■ **Task to carry out**
The records that follow are to be printed exactly, with no images.

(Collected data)
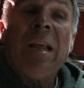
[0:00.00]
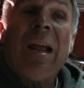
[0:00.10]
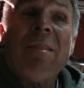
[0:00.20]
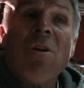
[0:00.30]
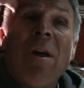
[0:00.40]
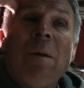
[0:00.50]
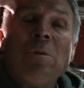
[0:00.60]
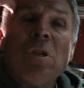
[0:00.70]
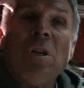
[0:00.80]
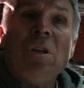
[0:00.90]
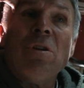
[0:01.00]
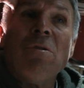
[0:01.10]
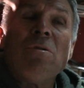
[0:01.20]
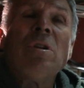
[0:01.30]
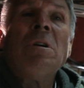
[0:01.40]
that I thought I was going to
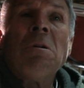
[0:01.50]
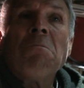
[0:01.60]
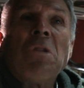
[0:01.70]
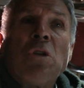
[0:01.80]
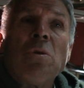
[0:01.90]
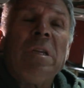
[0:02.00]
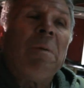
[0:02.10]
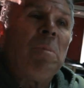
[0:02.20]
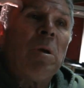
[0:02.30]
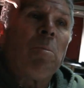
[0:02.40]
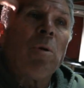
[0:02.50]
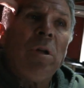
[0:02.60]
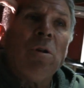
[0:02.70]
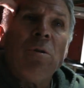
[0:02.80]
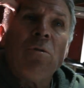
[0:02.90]
use, this would get me a pretty
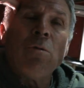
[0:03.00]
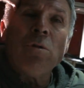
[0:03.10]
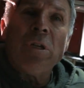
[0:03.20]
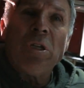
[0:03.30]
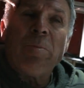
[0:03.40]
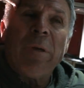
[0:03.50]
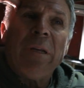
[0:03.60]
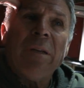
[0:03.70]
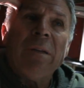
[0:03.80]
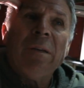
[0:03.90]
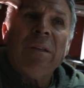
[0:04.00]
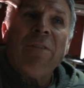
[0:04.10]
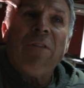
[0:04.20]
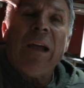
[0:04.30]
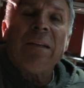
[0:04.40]
good cruising speed.
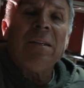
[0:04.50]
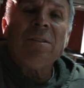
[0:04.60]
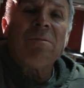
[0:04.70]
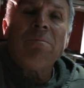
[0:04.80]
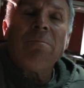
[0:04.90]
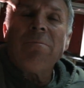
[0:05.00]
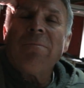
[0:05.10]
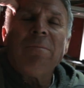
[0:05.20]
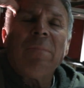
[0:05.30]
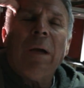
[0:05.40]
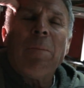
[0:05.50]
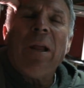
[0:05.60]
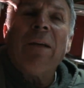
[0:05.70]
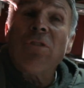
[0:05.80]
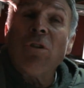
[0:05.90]
The fact is, I'm going
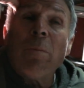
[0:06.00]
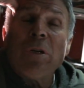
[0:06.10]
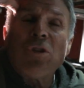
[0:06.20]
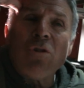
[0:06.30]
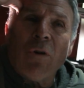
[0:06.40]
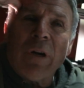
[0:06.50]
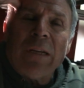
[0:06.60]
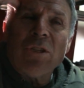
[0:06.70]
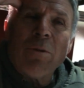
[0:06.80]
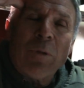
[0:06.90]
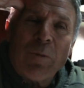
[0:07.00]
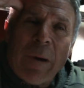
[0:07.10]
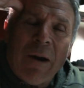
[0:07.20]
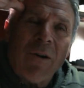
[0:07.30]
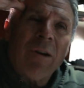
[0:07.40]
to have so much torque and so much
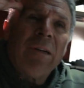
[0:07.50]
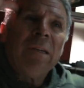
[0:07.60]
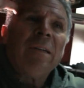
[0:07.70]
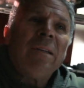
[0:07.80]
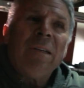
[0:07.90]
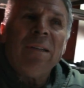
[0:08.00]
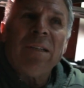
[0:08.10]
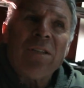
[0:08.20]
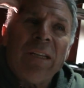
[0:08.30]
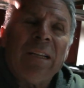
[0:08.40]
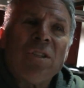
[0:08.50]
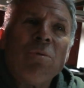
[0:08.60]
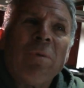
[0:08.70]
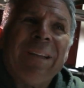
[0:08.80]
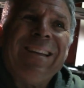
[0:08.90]
power, this thing
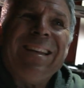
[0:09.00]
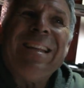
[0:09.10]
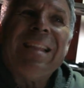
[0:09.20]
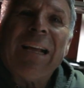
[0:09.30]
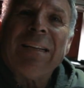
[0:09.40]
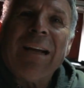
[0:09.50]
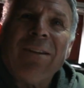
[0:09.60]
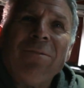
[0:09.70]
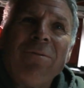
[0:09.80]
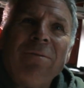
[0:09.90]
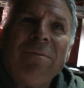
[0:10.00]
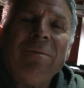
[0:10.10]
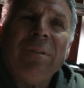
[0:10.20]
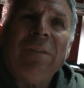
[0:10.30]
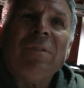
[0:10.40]
doesn't really need that kind of,
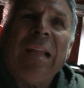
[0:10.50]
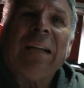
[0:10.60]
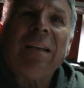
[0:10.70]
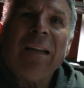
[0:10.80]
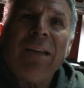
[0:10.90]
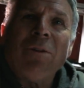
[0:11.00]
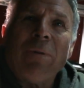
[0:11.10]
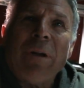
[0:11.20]
even that kind of gear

■ **Response below**
[0:00.00]
[0:00.10]
[0:00.20]
[0:00.30]
[0:00.40]
[0:00.50]
[0:00.60]
[0:00.70]
[0:00.80]
[0:00.90]
[0:01.00]
[0:01.10]
[0:01.20]
[0:01.30]
[0:01.40]
that I thought I was going to
[0:01.50]
[0:01.60]
[0:01.70]
[0:01.80]
[0:01.90]
[0:02.00]
[0:02.10]
[0:02.20]
[0:02.30]
[0:02.40]
[0:02.50]
[0:02.60]
[0:02.70]
[0:02.80]
[0:02.90]
use, this would get me a pretty
[0:03.00]
[0:03.10]
[0:03.20]
[0:03.30]
[0:03.40]
[0:03.50]
[0:03.60]
[0:03.70]
[0:03.80]
[0:03.90]
[0:04.00]
[0:04.10]
[0:04.20]
[0:04.30]
[0:04.40]
good cruising speed.
[0:04.50]
[0:04.60]
[0:04.70]
[0:04.80]
[0:04.90]
[0:05.00]
[0:05.10]
[0:05.20]
[0:05.30]
[0:05.40]
[0:05.50]
[0:05.60]
[0:05.70]
[0:05.80]
[0:05.90]
The fact is, I'm going
[0:06.00]
[0:06.10]
[0:06.20]
[0:06.30]
[0:06.40]
[0:06.50]
[0:06.60]
[0:06.70]
[0:06.80]
[0:06.90]
[0:07.00]
[0:07.10]
[0:07.20]
[0:07.30]
[0:07.40]
to have so much torque and so much
[0:07.50]
[0:07.60]
[0:07.70]
[0:07.80]
[0:07.90]
[0:08.00]
[0:08.10]
[0:08.20]
[0:08.30]
[0:08.40]
[0:08.50]
[0:08.60]
[0:08.70]
[0:08.80]
[0:08.90]
power, this thing
[0:09.00]
[0:09.10]
[0:09.20]
[0:09.30]
[0:09.40]
[0:09.50]
[0:09.60]
[0:09.70]
[0:09.80]
[0:09.90]
[0:10.00]
[0:10.10]
[0:10.20]
[0:10.30]
[0:10.40]
doesn't really need that kind of,
[0:10.50]
[0:10.60]
[0:10.70]
[0:10.80]
[0:10.90]
[0:11.00]
[0:11.10]
[0:11.20]
even that kind of gear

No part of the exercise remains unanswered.